Calculating the Percentage of Missing Values
Raw counts are useful, but percentages give a clearer picture of data quality, especially when columns have different lengths or when comparing across datasets:
import pandas as pd
import numpy as np
df = pd.DataFrame({
'A': [1, np.nan, np.nan, 4],
'B': [np.nan, 2, 3, 4],
'C': [1, 2, 3, 4]
})
pct_missing = (df.isna().sum() / len(df)) * 100
print(pct_missing.round(1))
Output:
A 50.0
B 25.0
C 0.0
dtype: float64
A column with 50% missing values may need different treatment than one with only 25% missing. You can also use df.isna().mean() * 100 as a more concise equivalent.

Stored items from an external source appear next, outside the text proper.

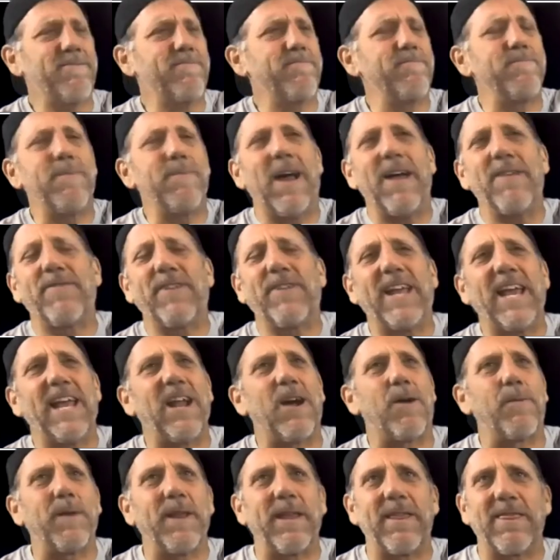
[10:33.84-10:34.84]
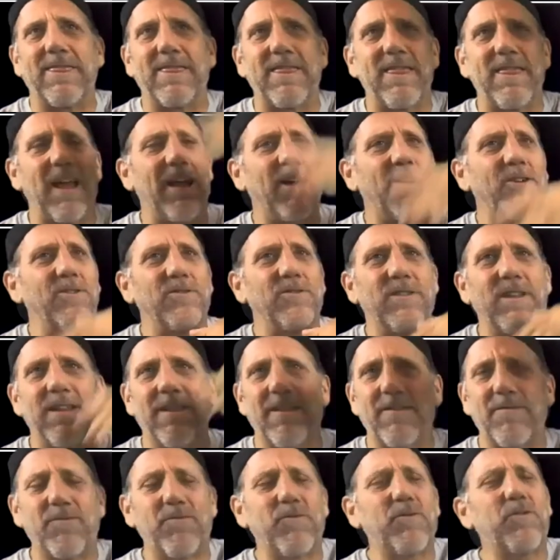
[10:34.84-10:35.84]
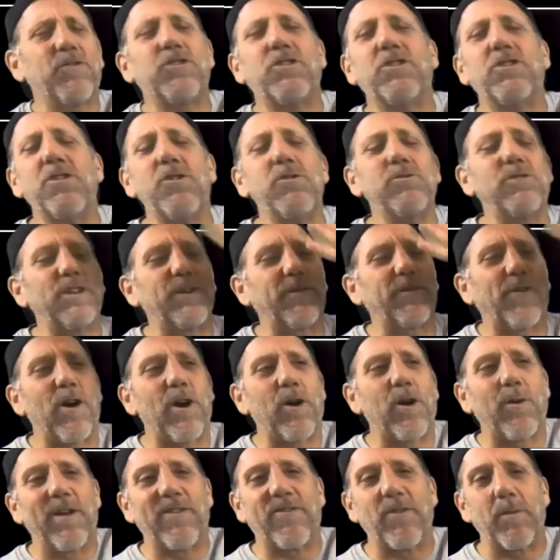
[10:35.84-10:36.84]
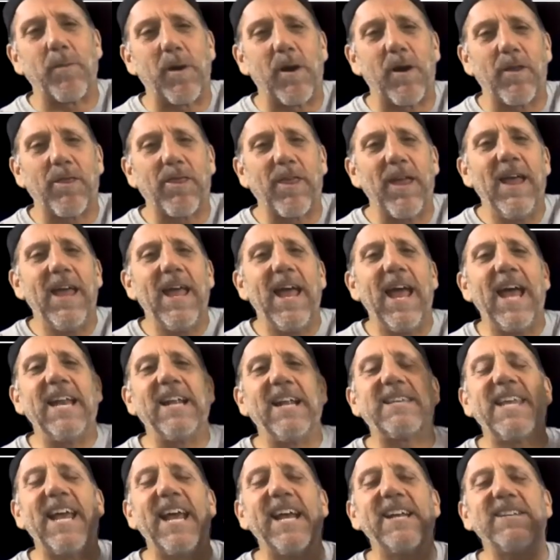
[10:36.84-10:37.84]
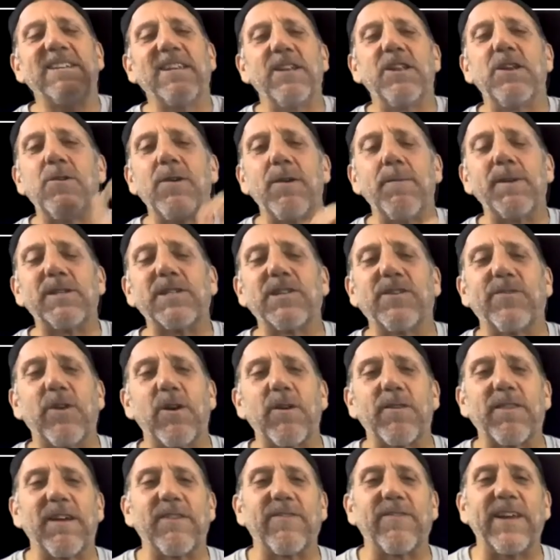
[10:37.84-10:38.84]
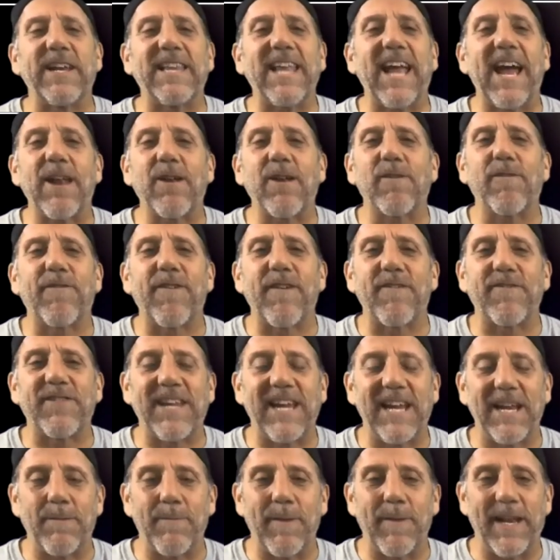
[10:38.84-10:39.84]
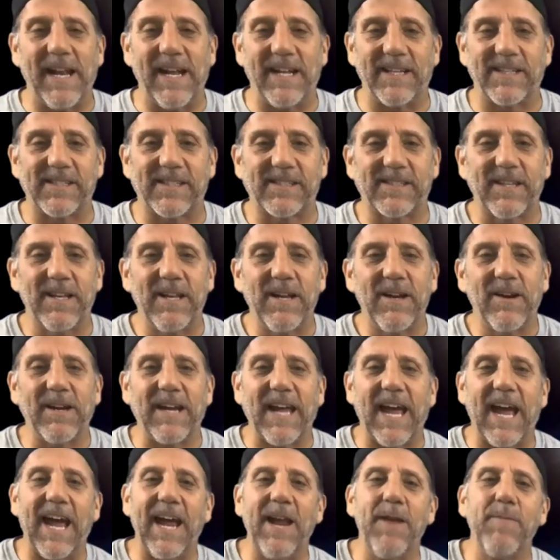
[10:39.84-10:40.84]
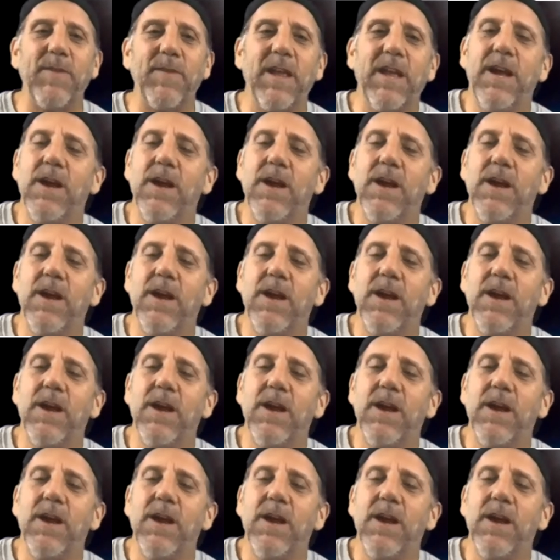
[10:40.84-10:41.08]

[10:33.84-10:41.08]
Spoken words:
I forget how many hugely far away from Earth, and It takes a new image of Earth every 10 or 15 minutes. Okay.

Filtering Rows That Contain NaN
To see exactly which rows have missing data, use boolean indexing with .isna().any(axis=1):
import pandas as pd
import numpy as np
df = pd.DataFrame({
'Name': ['Alice', 'Bob', 'Charlie'],
'Age': [25, np.nan, 35],
'City': ['NYC', 'LA', np.nan]
})
# Rows with at least one NaN
rows_with_nan = df[df.isna().any(axis=1)]

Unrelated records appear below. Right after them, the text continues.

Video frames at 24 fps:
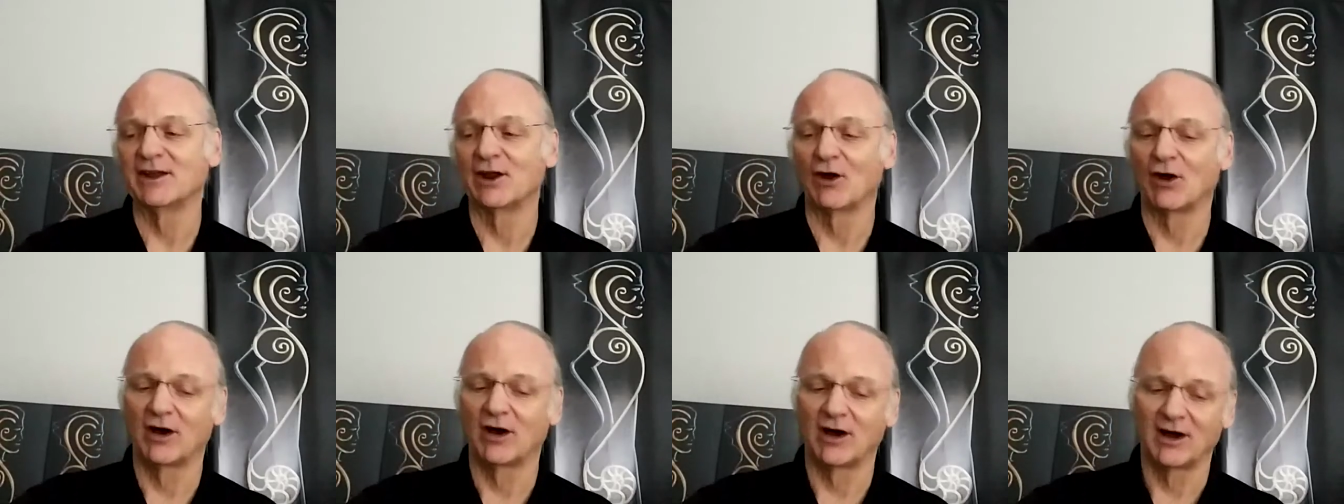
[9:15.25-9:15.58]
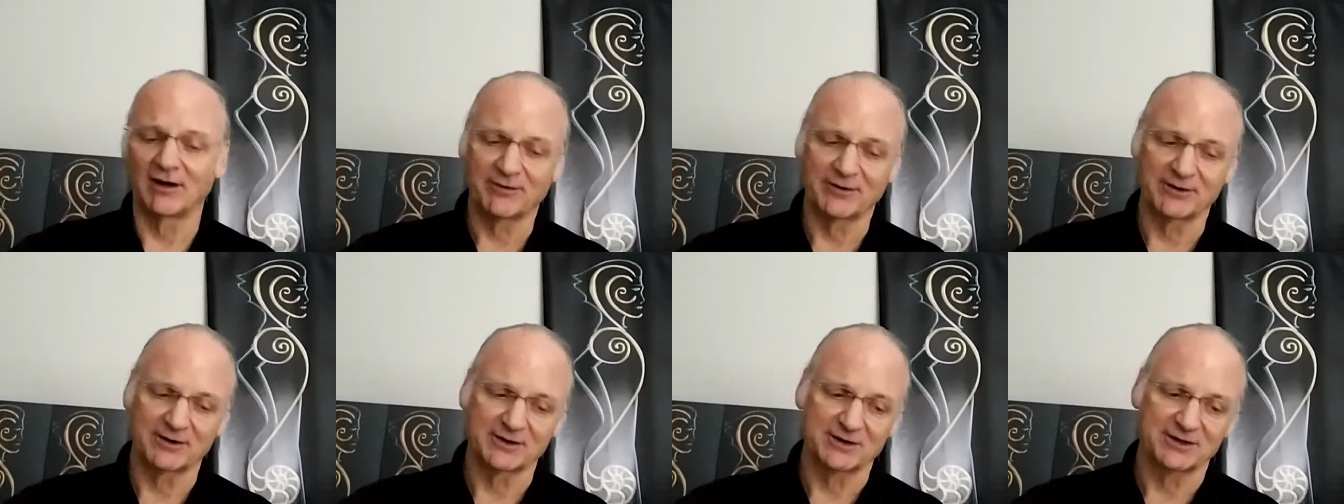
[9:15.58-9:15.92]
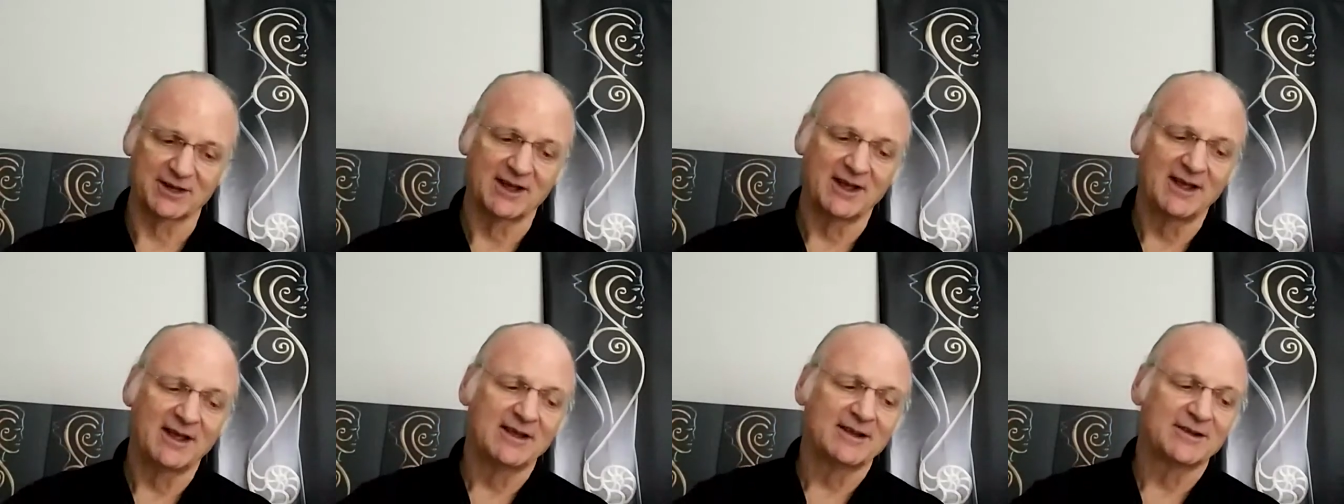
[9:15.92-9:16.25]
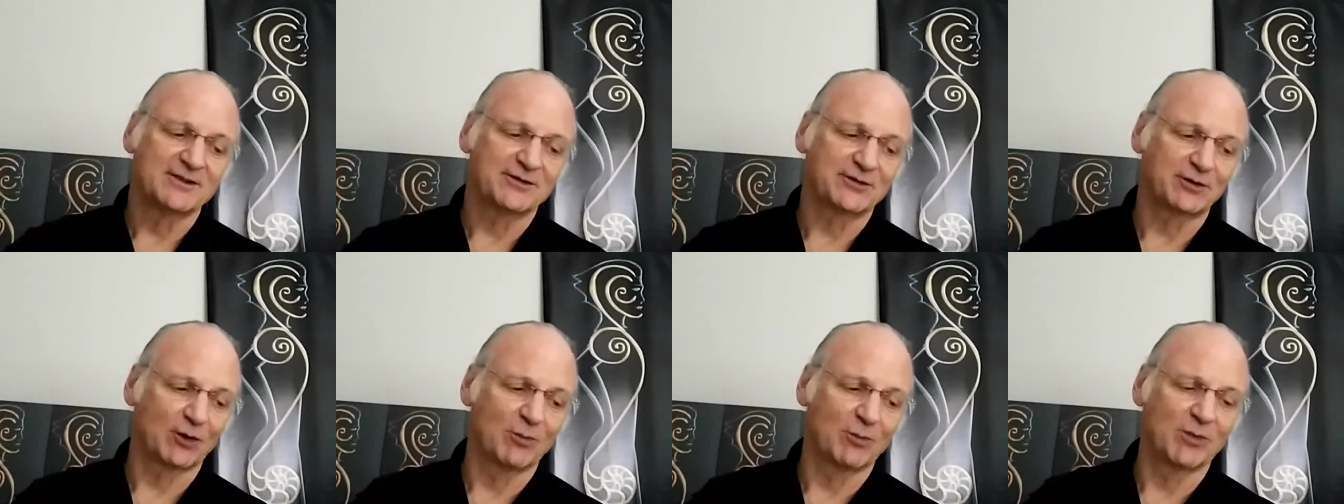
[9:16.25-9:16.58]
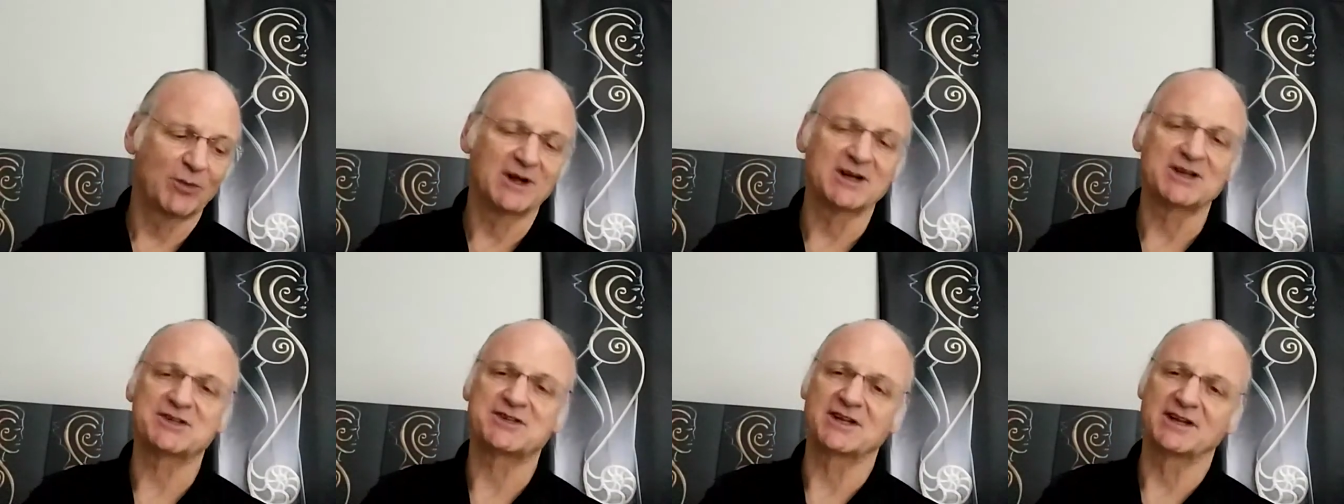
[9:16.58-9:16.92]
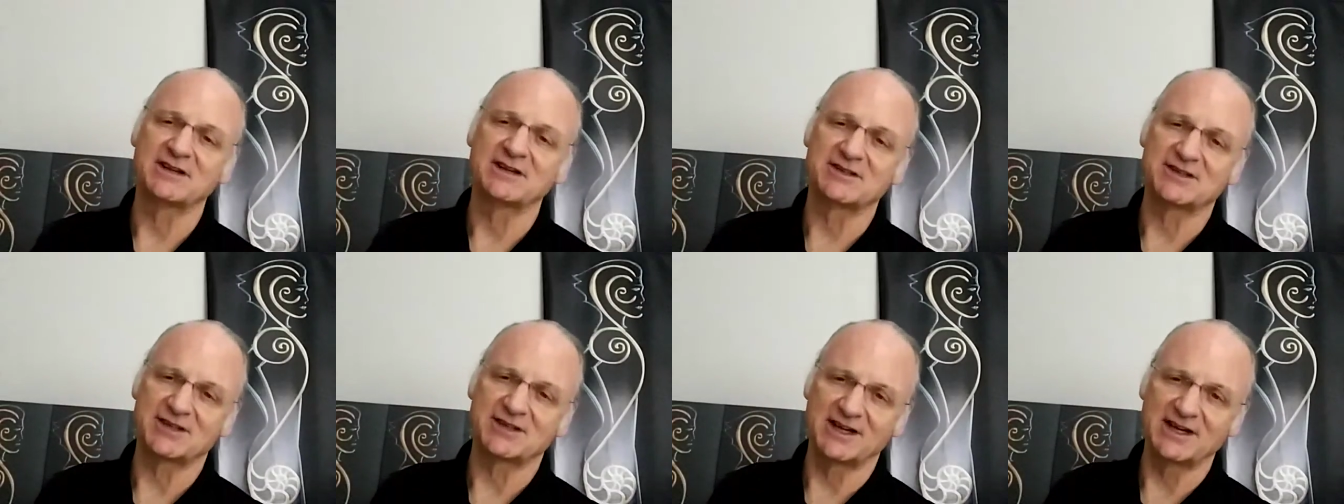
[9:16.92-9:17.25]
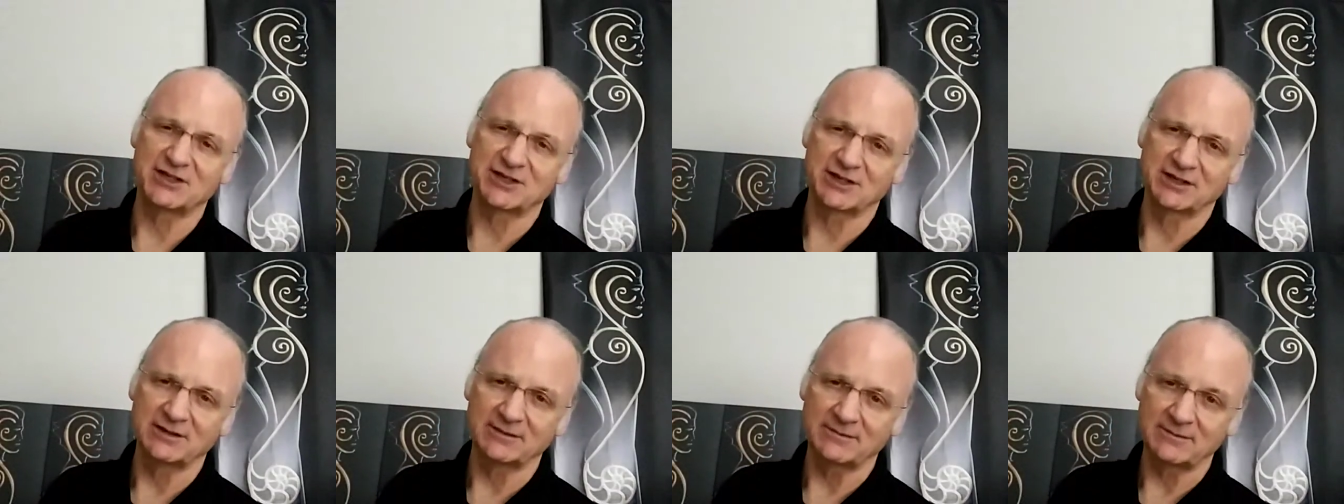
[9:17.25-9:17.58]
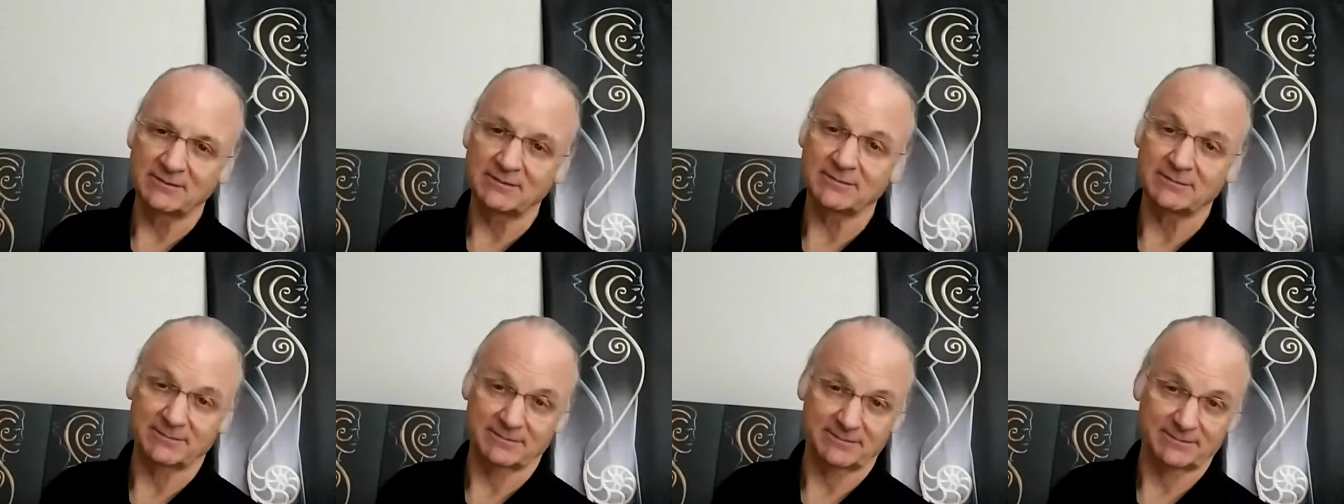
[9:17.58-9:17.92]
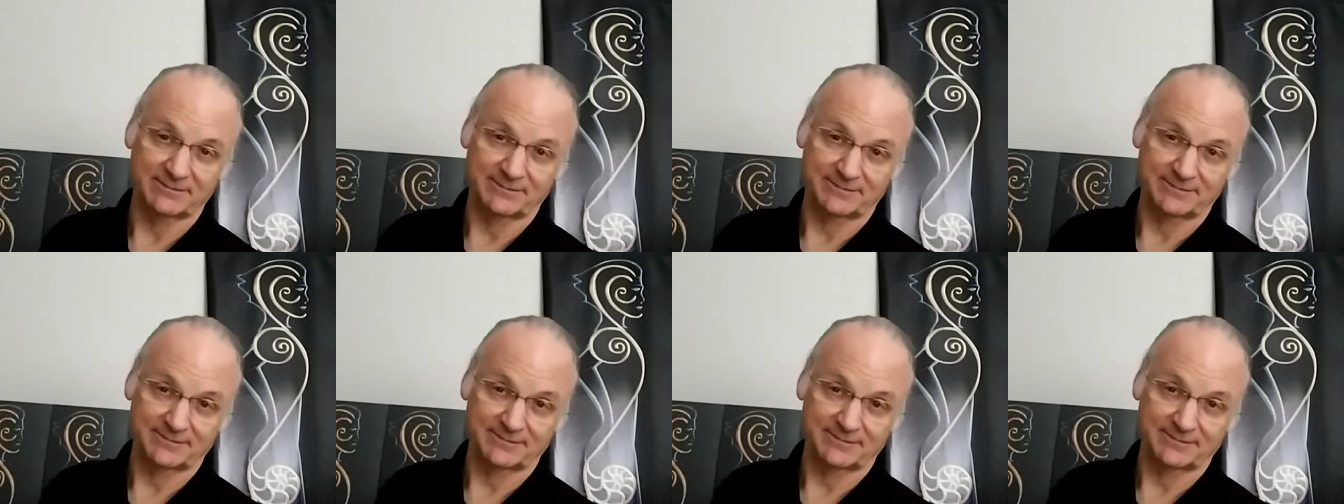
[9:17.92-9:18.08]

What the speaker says: that offers so much sensation.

print("Rows with missing values:")
print(rows_with_nan)
Output:
Rows with missing values:
Name Age City
1 Bob NaN LA
2 Charlie 35.0 NaN
The axis=1 parameter tells .any() to check across columns for each row, returning True for any row that contains at least one NaN.
Filtering Rows Without NaN
To get only the complete rows, negate the condition or use .dropna():
import pandas as pd
import numpy as np
df = pd.DataFrame({
'Name': ['Alice', 'Bob', 'Charlie'],
'Age': [25, np.nan, 35],
'City': ['NYC', 'LA', np.nan]
})
# Using boolean negation
complete_rows = df[~df.isna().any(axis=1)]
print(complete_rows)
# Equivalent shortcut
complete_rows = df.dropna()
print(complete_rows)
Output:
Name Age City
0 Alice 25.0 NYC
Name Age City
0 Alice 25.0 NYC
Checking a Specific Column
When you already know which column to investigate, apply the checks directly to that single column:
import pandas as pd
import numpy as np
df = pd.DataFrame({'Price': [10.5, np.nan, 20.0, np.nan]})
# Count NaN in one column
nan_count = df['Price'].isna().sum()
print(f"Missing prices: {nan_count}")
# Check if column has any NaN
has_missing = df['Price'].isna().any()
print(f"Has missing: {has_missing}")
# Get a boolean mask showing which rows are NaN
print(df['Price'].isna())
Output:
Missing prices: 2
Has missing: True
0 False
1 True
2 False
3 True
Name: Price, dtype: bool
The boolean mask from .isna() can be used directly for filtering or further analysis.
Using df.info() for a Visual Summary
The .info() method provides a quick overview of the DataFrame's structure, including the non-null count for each column:
import pandas as pd
import numpy as np
df = pd.DataFrame({
'A': [1, np.nan, 3],
'B': [4, 5, np.nan],
'C': [7, 8, 9]
})
df.info()
Output:
<class 'pandas.core.frame.DataFrame'>
RangeIndex: 3 entries, 0 to 2
Data columns (total 3 columns):
# Column Non-Null Count Dtype
--- ------ -------------- -----
0 A 2 non-null float64
1 B 2 non-null float64
2 C 3 non-null int64
dtypes: float64(2), int64(1)
memory usage: 204.0 bytes
Columns A and B show "2 non-null" out of 3 entries, indicating one missing value each. This method is especially helpful during initial data exploration because it also shows data types and memory usage.
isna() and isnull() are completely identical in Pandas. Both detect missing values in exactly the same way. The isna() spelling is generally preferred because it is more explicit and aligns with the pd.NA sentinel value introduced in newer Pandas versions.
Quick Reference
| Goal | Method |
|---|---|
| Count NaN per column | df.isna().sum() |
| Total NaN count | df.isna().sum().sum() |
| Check if any NaN exists | df.isna().any().any() |
| Percentage missing | df.isna().mean() * 100 |
| Filter rows with NaN | df[df.isna().any(axis=1)] |
| Filter complete rows | df.dropna() |
| Check one column | df['col'].isna().sum() |
| Visual summary | df.info() |
- Start with
df.isna().sum()as your standard first step in data cleaning to see how missing values are distributed across columns. - Use
df.isna().any().any()for a quick boolean check in automated pipelines. - For deeper investigation, filter rows with
df[df.isna().any(axis=1)]to see exactly which records have gaps and decide how to handle them.